C’est qu’en effet l’œuvre d’Anatole France, outre les délices qu’elle procure à quiconque n’est pas un barbare, enseigne et montre en charmantes images une façon de vivre, un art de vivre, insinue avec douceur une conception du monde. On a souvent traité ce grand homme de sceptique et de dilettante. On a voulu nous faire croire qu’il n’était bon qu’à désennuyer une société décadente de raffinés et d’oisifs. Rien n’est plus faux. Anatole France est un sage, qui appartient à une lignée éternelle. Je prétends que tout homme, jusqu’au plus humble, peut recevoir du maître un don, fait de grâce, de sympathie intelligente, de bonté sans les illusions, d’ironie, et que, nanti de ce don, il trouvera l’existence plus supportable, voire plus plaisante, le prochain moins irritant ou moins odieux ; qu’il sera plus habile à découvrir çà et là de tendres lumières, et que surtout lui-même désapprendra d’être méchant. Cette sagesse ouverte à tous, et plus nécessaire que jamais, n’est autre que l’humanisme.
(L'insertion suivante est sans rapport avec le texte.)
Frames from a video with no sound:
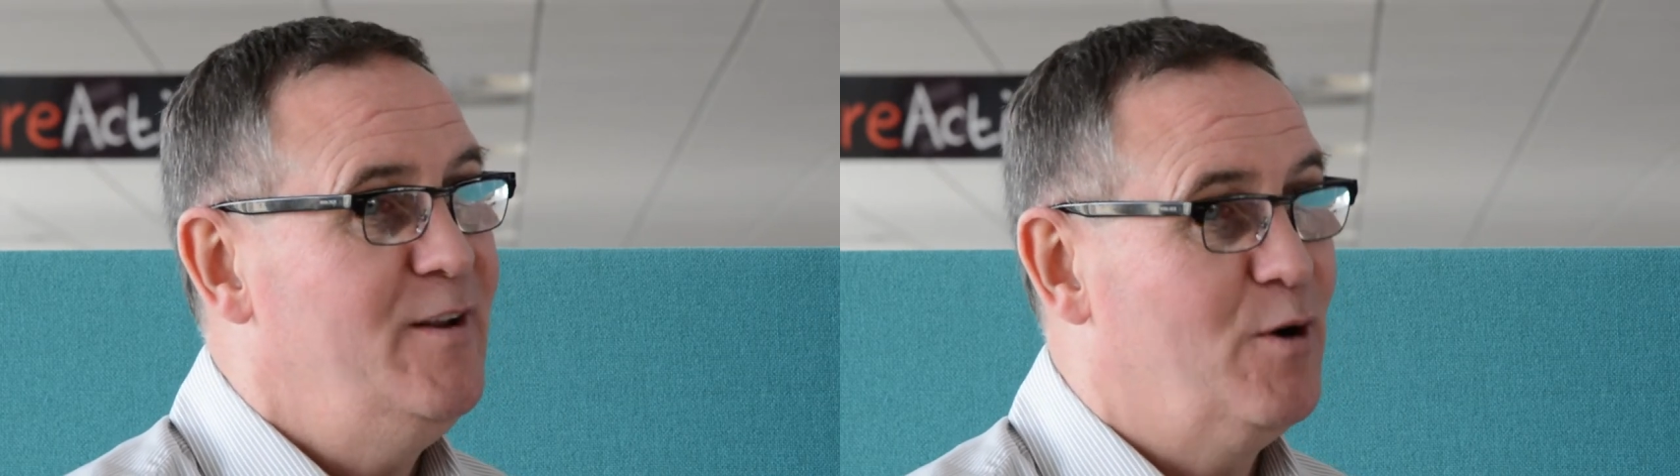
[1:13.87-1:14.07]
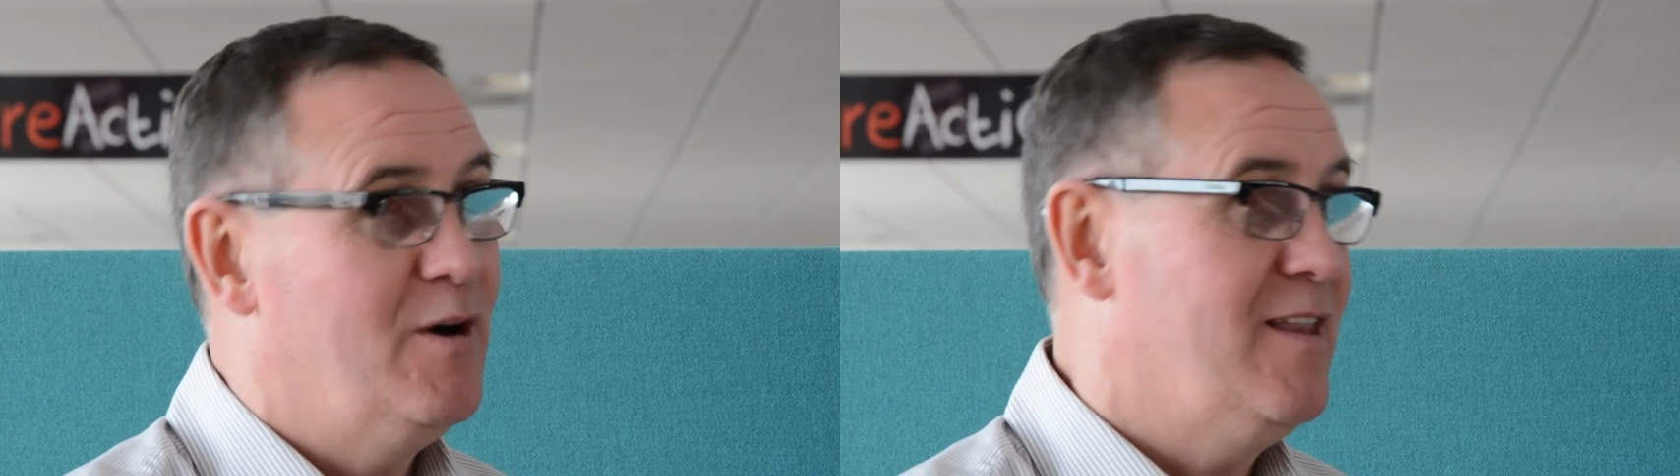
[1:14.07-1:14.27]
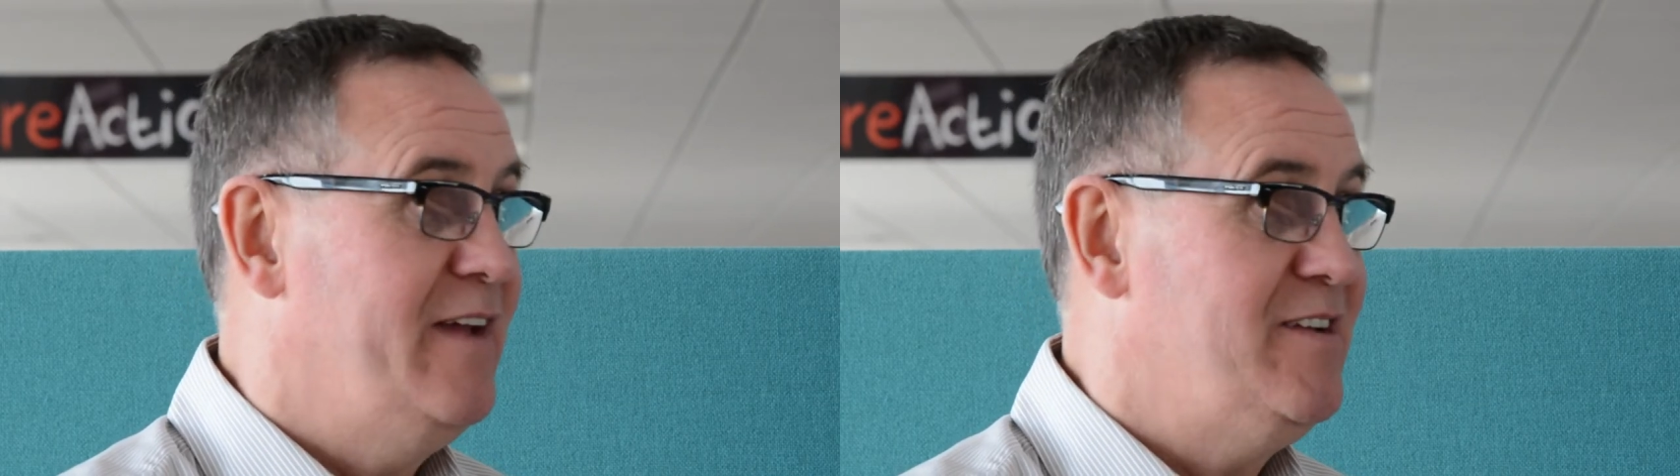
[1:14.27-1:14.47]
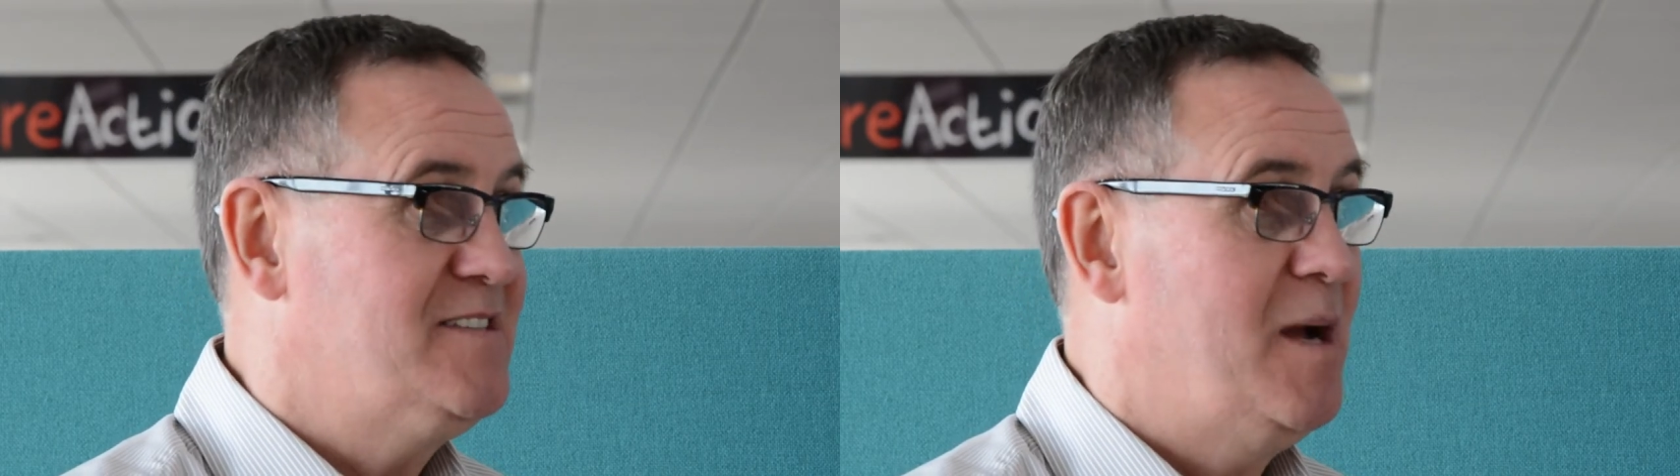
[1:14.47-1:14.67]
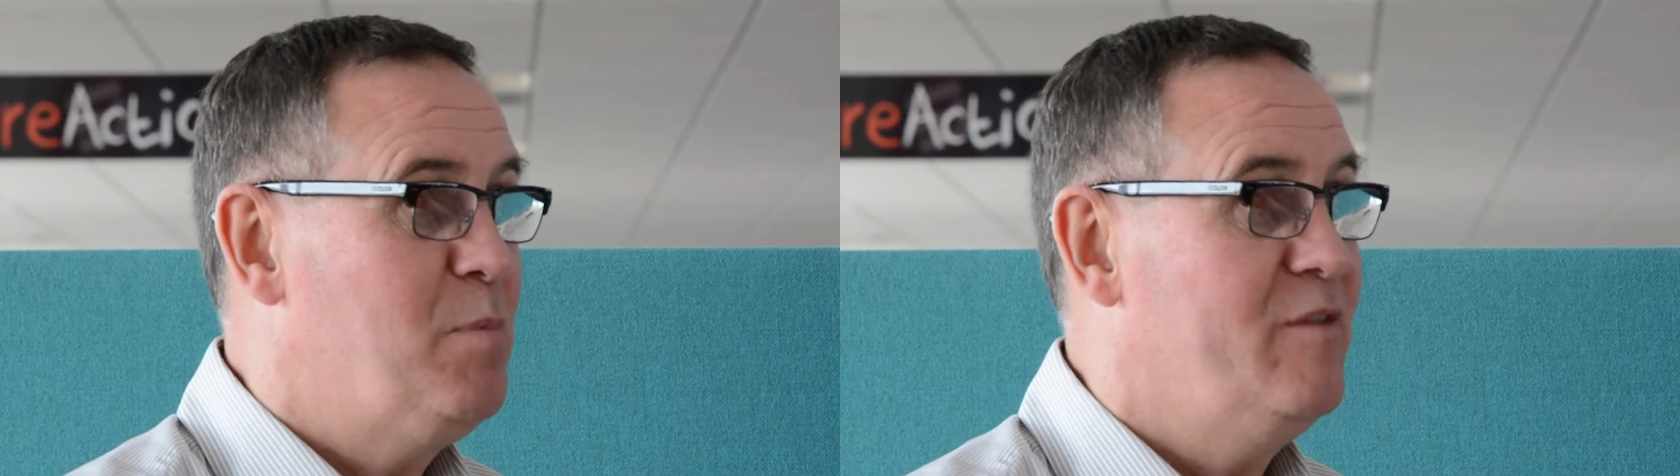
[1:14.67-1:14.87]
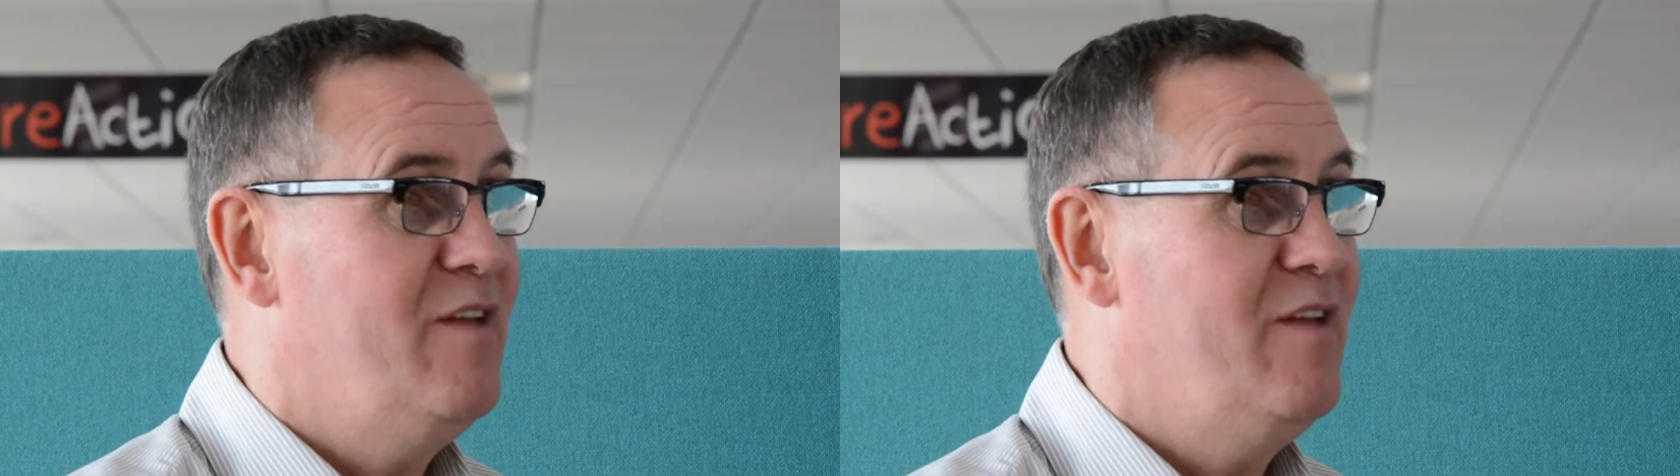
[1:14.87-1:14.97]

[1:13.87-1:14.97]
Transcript: You know, I got a live example ofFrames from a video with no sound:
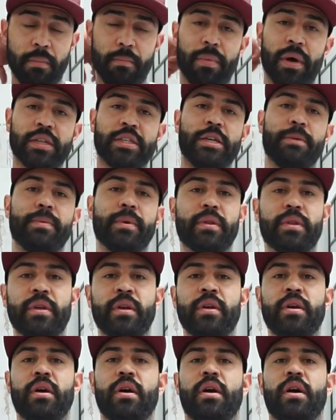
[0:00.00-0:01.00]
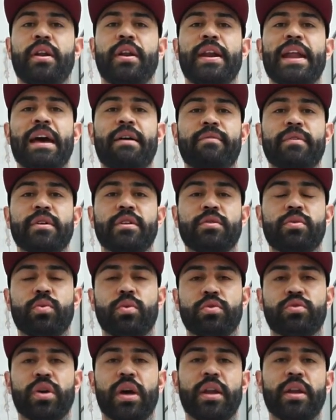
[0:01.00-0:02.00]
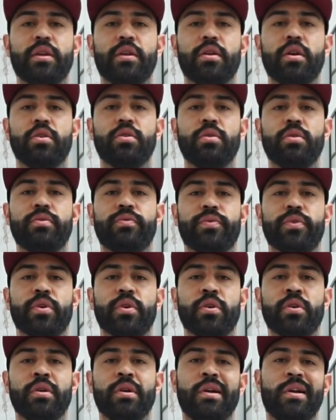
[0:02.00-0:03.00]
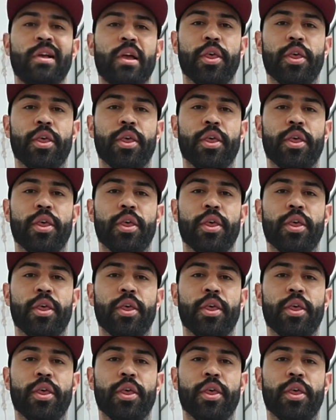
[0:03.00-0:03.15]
but typically on an average we'll try to go for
Elle est née chez nous, il y a déjà bien longtemps, au milieu de fureurs un peu pareilles aux nôtres, et avec un souriant courage.
Comme je le rappelais tout à l’heure, quand nous pénétrons dans notre bonne ville de Tours, passé le grand pont de la Loire, ceux qui nous accueillent — en avant, héla ! de tout un paysage de ruines — ce sont Rabelais et Descartes. Et Anatole France les rejoindra bientôt pour monter cette gare sainte de la civilisation. Ici, nous le voyons maintenant en coude à coude avec Voltaire ; et Montaigne n’est pas si loin. La Seine aussi est bien gardée. Et la présence de ces génies tutélaires nous aide, avec d’autres signes, à croire que tout n’est pas perdu.